JAKARTA - Pemerintah menegaskan akan memperkuat penegakan hukum dan reformasi administrasi perpajakan guna menekan aktivitas ekonomi bayangan (shadow economy) yang dinilai merugikan penerimaan negara.
Langkah ini menjadi bagian dari strategi mencapai target penerimaan pajak 2026 yang ditetapkan tumbuh 13,5 persen.
Menteri Keuangan Sri Mulyani Indrawati menggambarkan shadow economy sebagai aktivitas ekonomi ilegal yang masih menyumbang masalah bagi kepatuhan/compliance perpajakan.
"Untuk shadow economy, sebetulnya di dalam perekonomian kita, kita akan terus (melakukan compliance enforcement plan) baik untuk sektor formal maupun informal," kata Sri dalam konferensi pers RAPBN dan Nota Keuangan 2026 di Jakarta, Jumat (15/8).
Presiden Prabowo Subianto sebelumnya menyinggung adanya jutaan hektare perkebunan CPO ilegal yang merugikan negara.
“Ini menciptakan sebuah database baru. Jadi kami akan menggunakan lebih banyak enforcement dan reform di bidang administrasi,” jelas Sri.
Untuk sektor informal, penegakkan kepatuhan pajak bakal tetap berpihak bagi pelaku usaha kecil dan menengah agar tidak terbebani pajak.

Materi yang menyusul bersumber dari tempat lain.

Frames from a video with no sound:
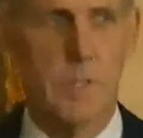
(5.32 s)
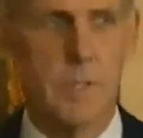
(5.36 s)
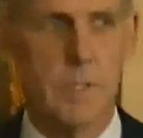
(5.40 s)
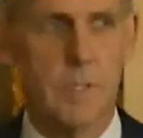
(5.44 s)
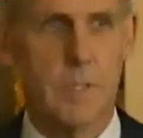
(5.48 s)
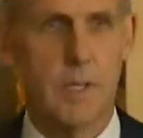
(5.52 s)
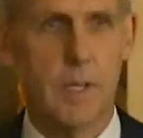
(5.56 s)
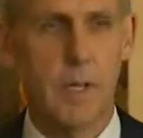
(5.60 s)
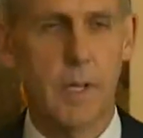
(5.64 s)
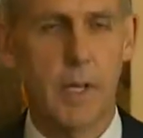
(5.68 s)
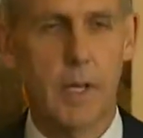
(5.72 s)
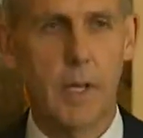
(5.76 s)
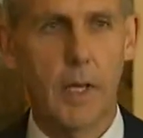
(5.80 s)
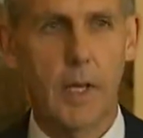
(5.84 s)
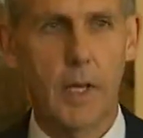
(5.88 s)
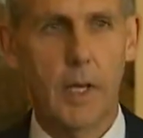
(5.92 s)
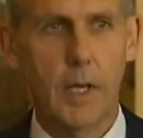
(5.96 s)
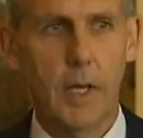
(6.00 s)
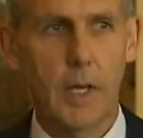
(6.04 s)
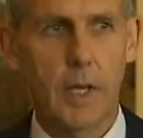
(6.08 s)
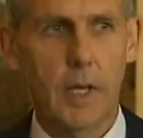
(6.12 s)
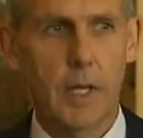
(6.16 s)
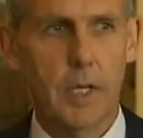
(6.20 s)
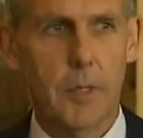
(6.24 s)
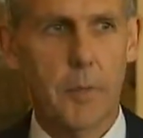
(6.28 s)
just
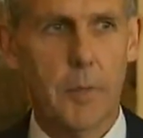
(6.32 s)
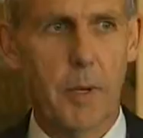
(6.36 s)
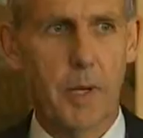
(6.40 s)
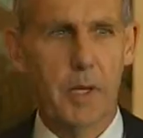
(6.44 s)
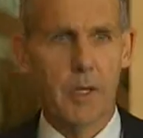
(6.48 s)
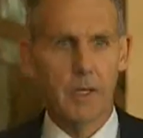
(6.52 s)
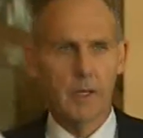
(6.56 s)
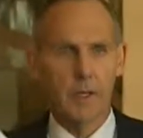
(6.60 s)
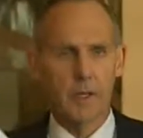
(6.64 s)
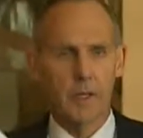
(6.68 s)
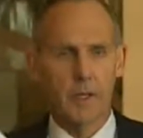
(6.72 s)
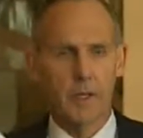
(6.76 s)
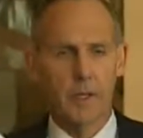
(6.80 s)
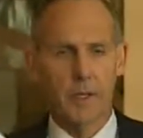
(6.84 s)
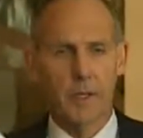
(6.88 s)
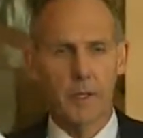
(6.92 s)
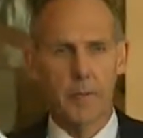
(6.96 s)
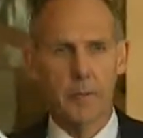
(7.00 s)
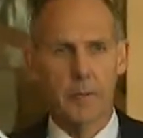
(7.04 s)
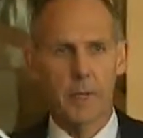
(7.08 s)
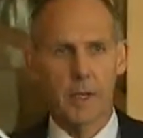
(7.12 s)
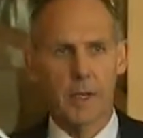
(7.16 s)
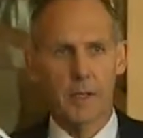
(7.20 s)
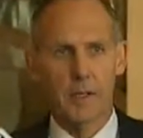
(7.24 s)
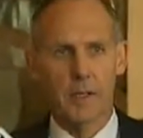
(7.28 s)
spoken
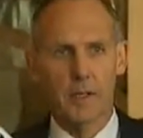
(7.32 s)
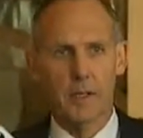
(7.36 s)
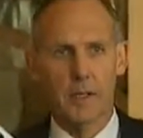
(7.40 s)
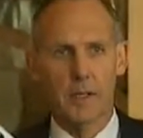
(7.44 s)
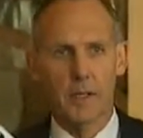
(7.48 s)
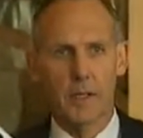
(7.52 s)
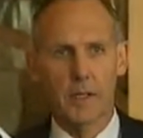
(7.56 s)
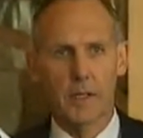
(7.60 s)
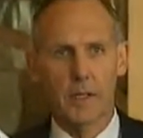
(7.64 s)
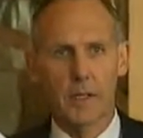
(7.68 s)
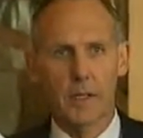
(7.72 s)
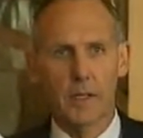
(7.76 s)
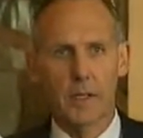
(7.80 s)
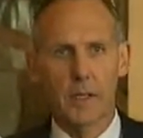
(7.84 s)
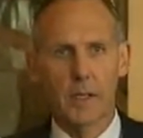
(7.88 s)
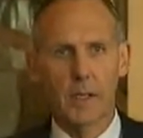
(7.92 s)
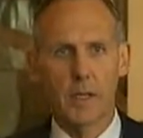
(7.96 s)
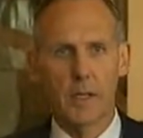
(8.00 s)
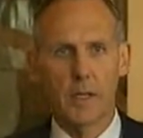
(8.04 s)
about the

Meski demikian, kegiatan ilegal tetap akan menjadi sasaran utama pengawasan.
"Untuk UMKM kita tetap memberikan tax break yang sangat besar yakni Rp500 juta pertama penerimaan mereka tidak dipajaki, sedangkan yang PTKPnya sampai Rp4,8 miliar, itu juga hanya 0,5 persen (PPh Final)," ujarnya.
Di sisi lain, pemerintah memastikan tidak berencana menambah jenis pajak baru maupun menaikkan tarif, melainkan fokus memperbaiki sistem yang sudah ada.
“Kita lebih kepada reform di internal, jadi pertama coretax, dan pertukaran data akan makin diintensifkan,” ujarnya
Ia menambahkan, kolaborasi antar-direktorat dan kementerian akan diperkuat untuk mengurangi potensi kebocoran penerimaan.
“Melalui Pak Dirjen Pajak dengan Dirjen Bea Cukai dari PNBP, kita masih melihat ruang untuk improvement bahkan di antara ketiga penerimaan negara tersebut maupun dengan kementerian lembaga,” kata Sri.